Pictures are to be omitted, and every entry below is to be restated exactly.

Dataset excerpts section start

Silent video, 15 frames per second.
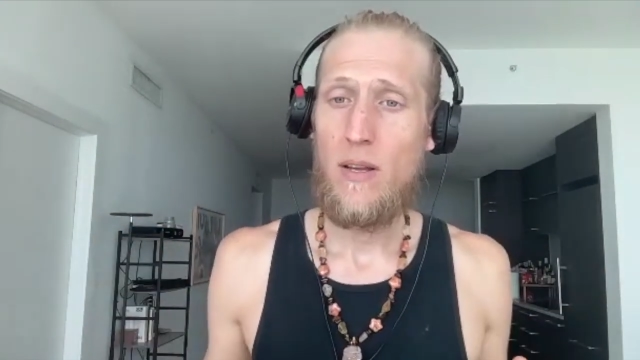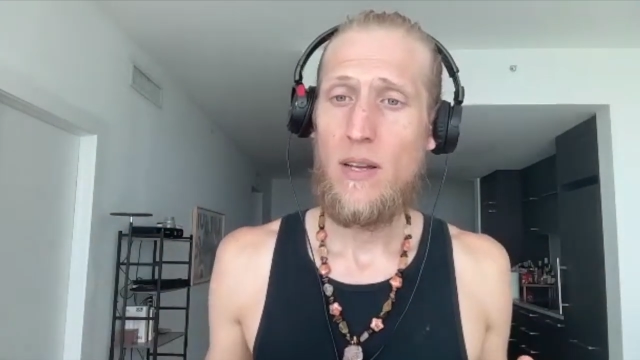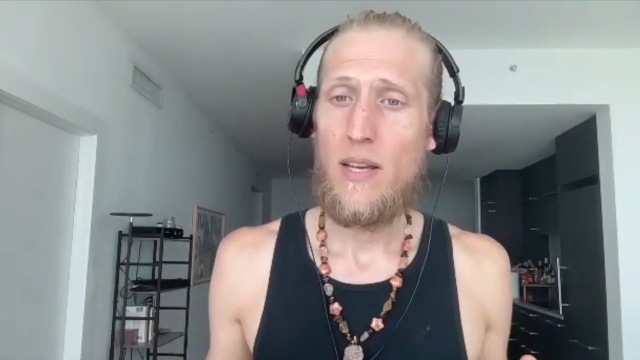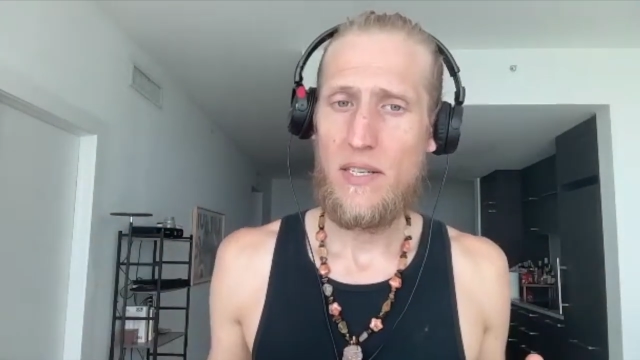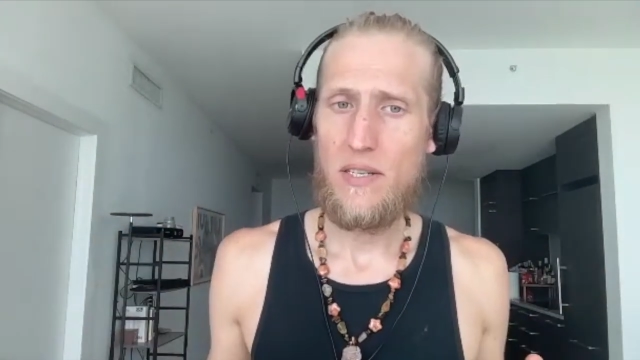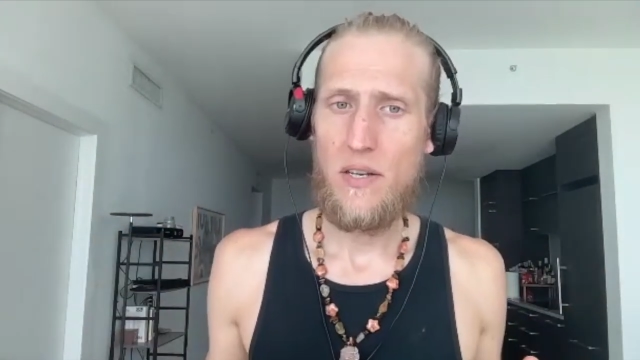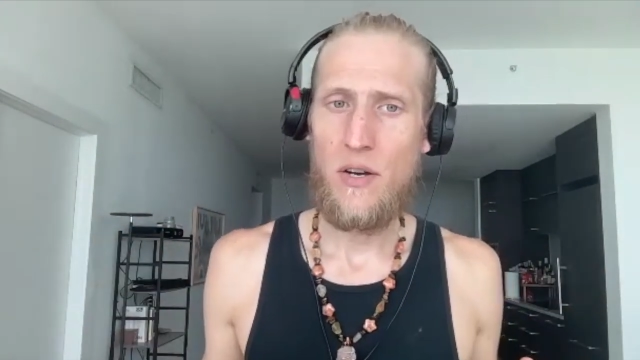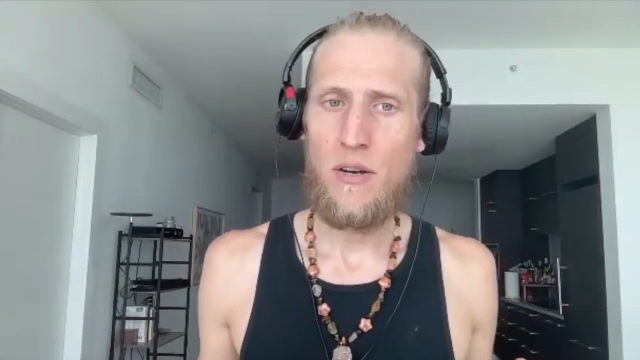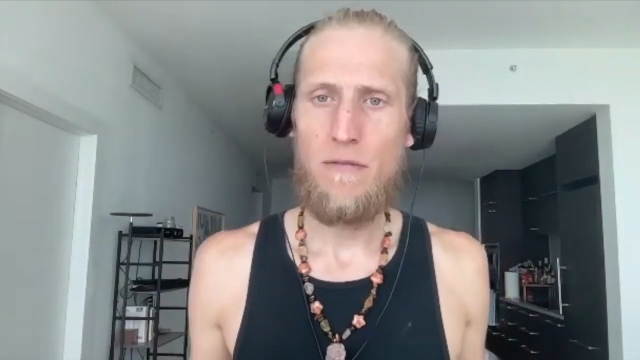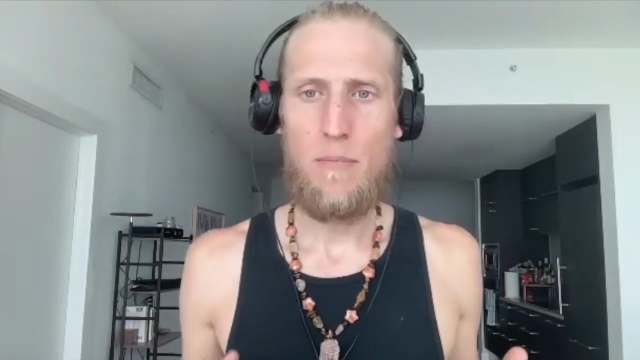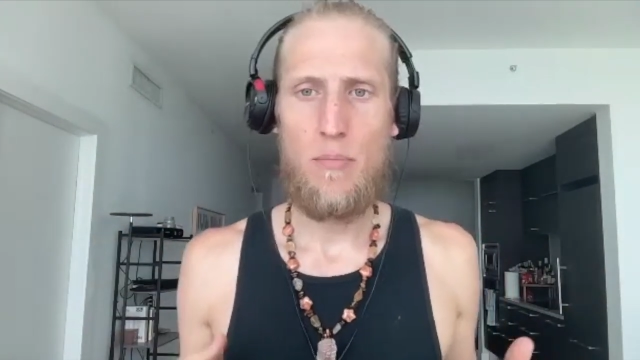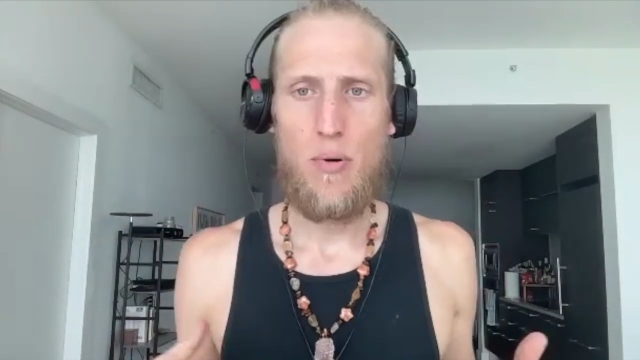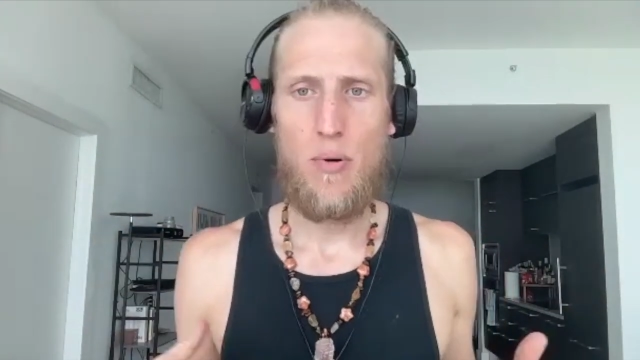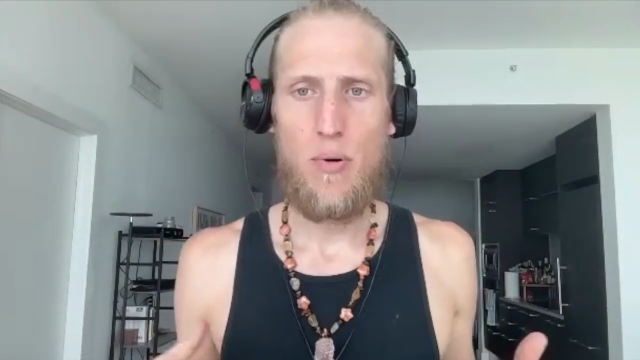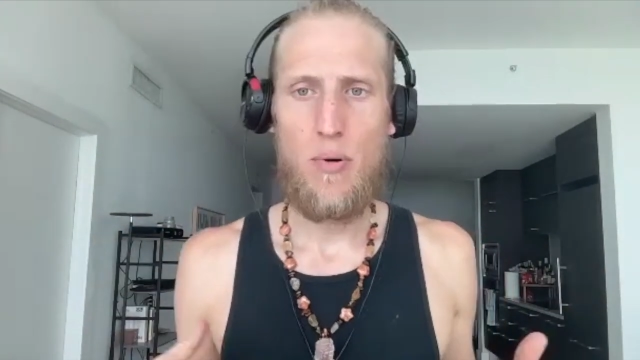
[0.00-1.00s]
is done for
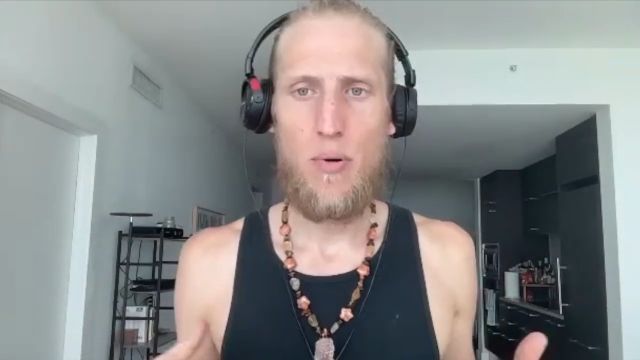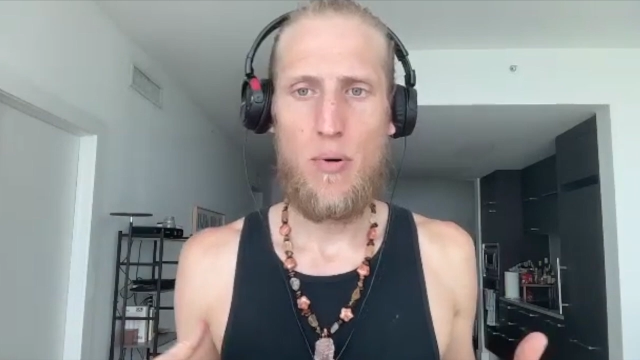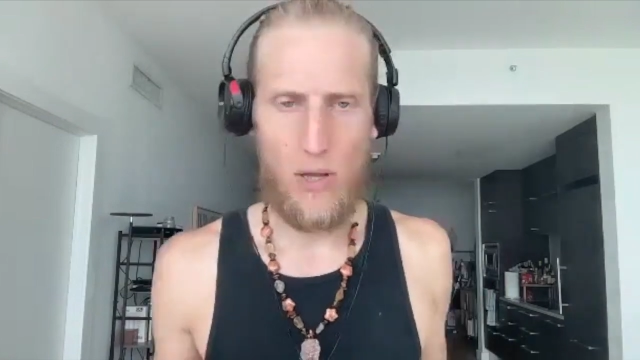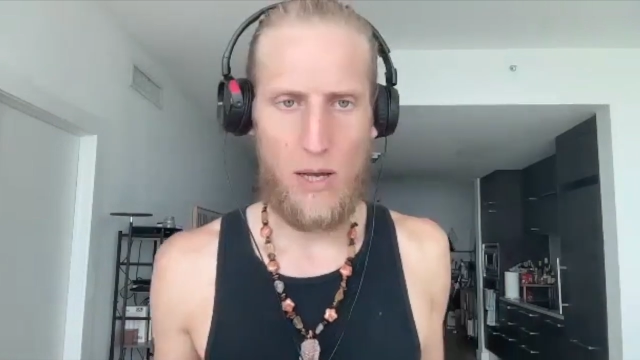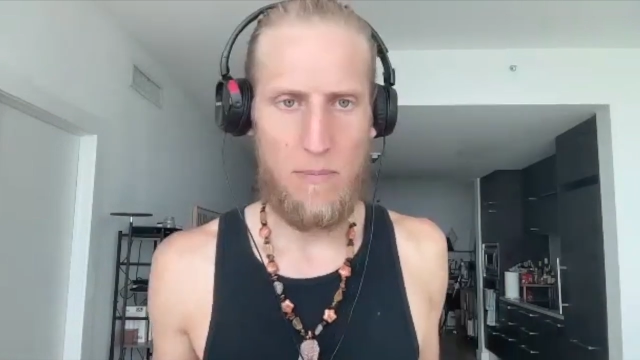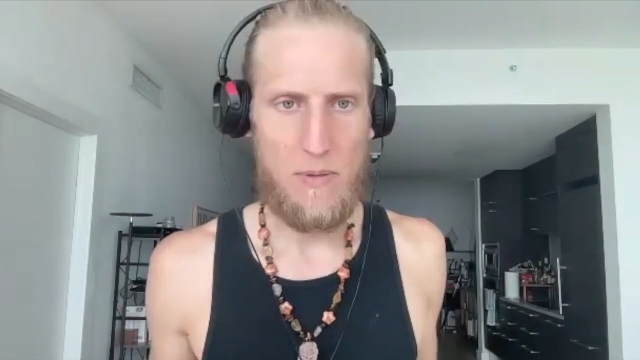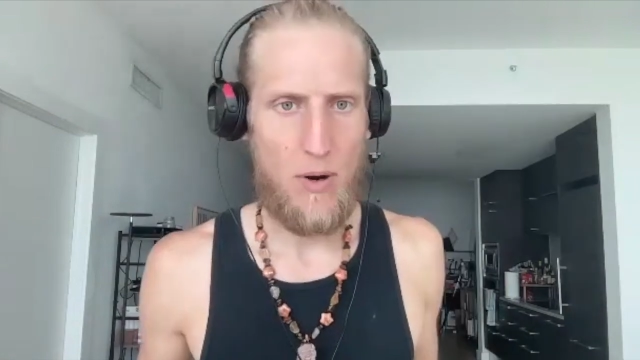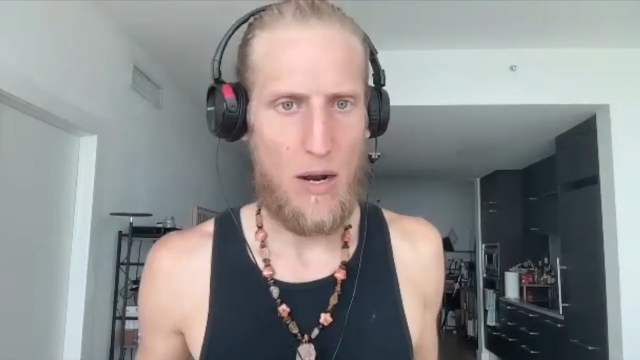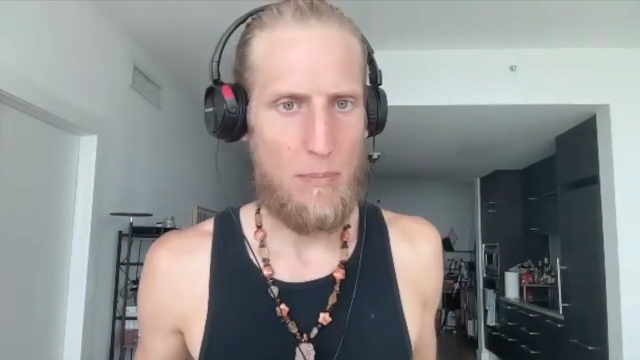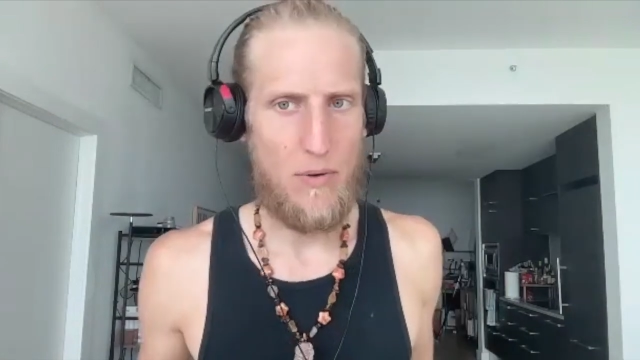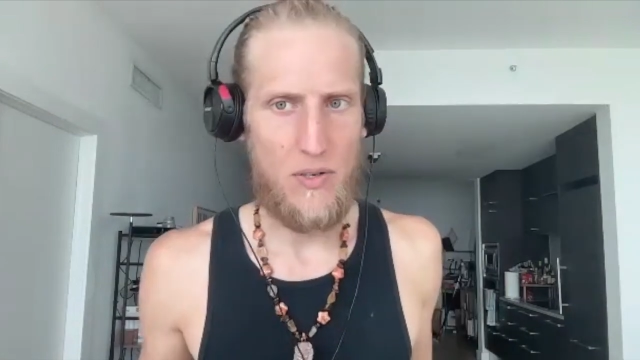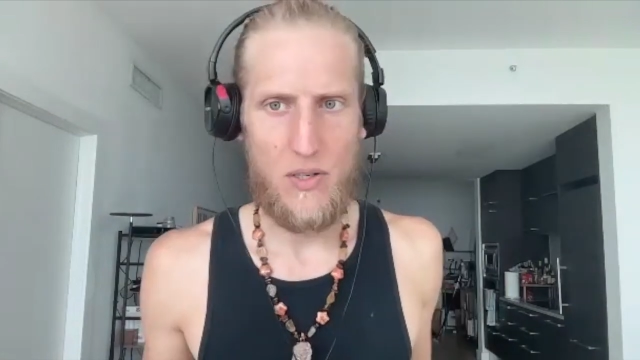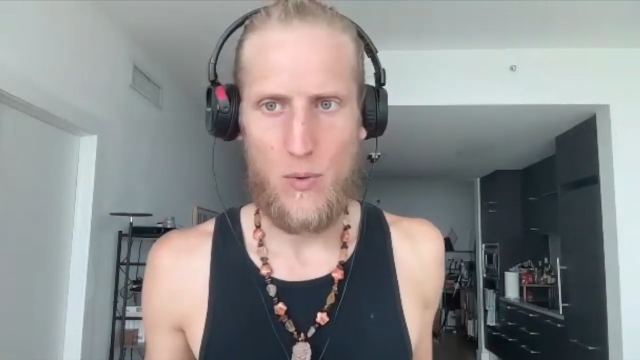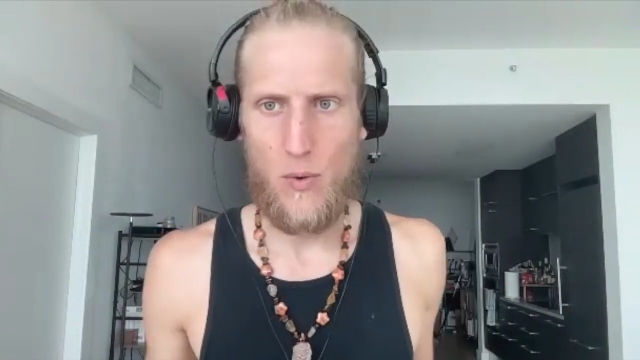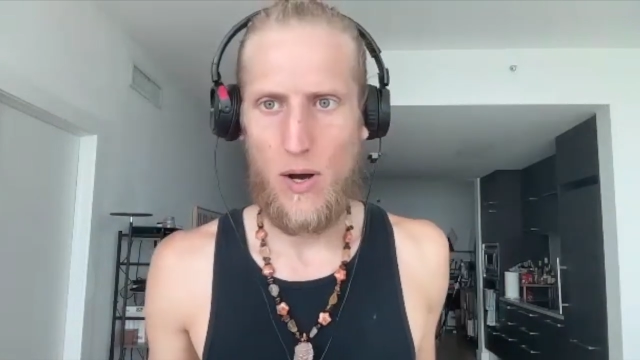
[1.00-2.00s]
pull ups, proper
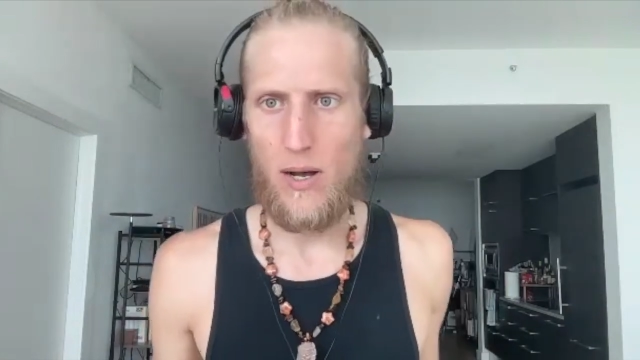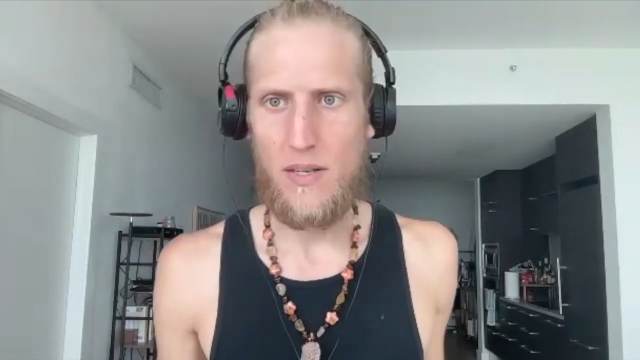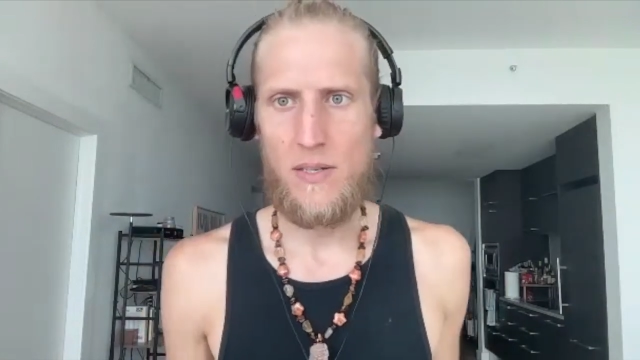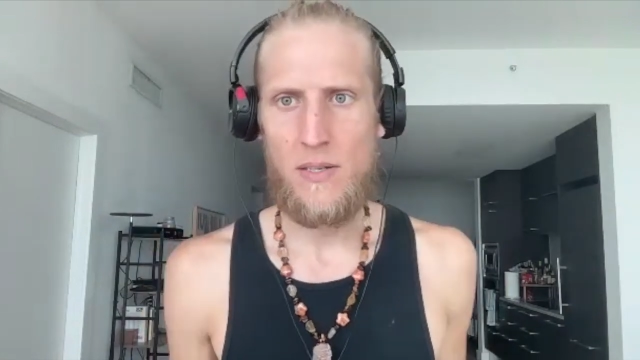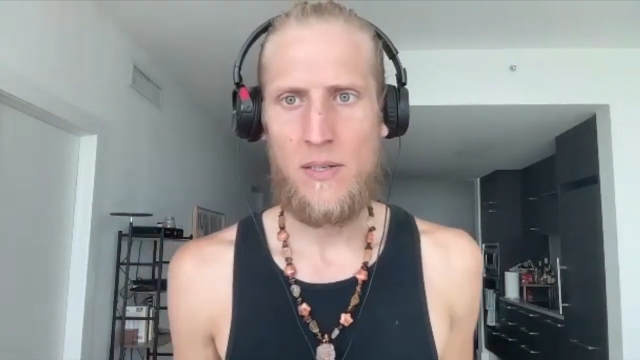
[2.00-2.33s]
squats.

Dataset excerpts section end

◆ Response for this exercise:
Silent video, 15 frames per second.
[0.00-1.00s]
is done for
[1.00-2.00s]
pull ups, proper
[2.00-2.33s]
squats.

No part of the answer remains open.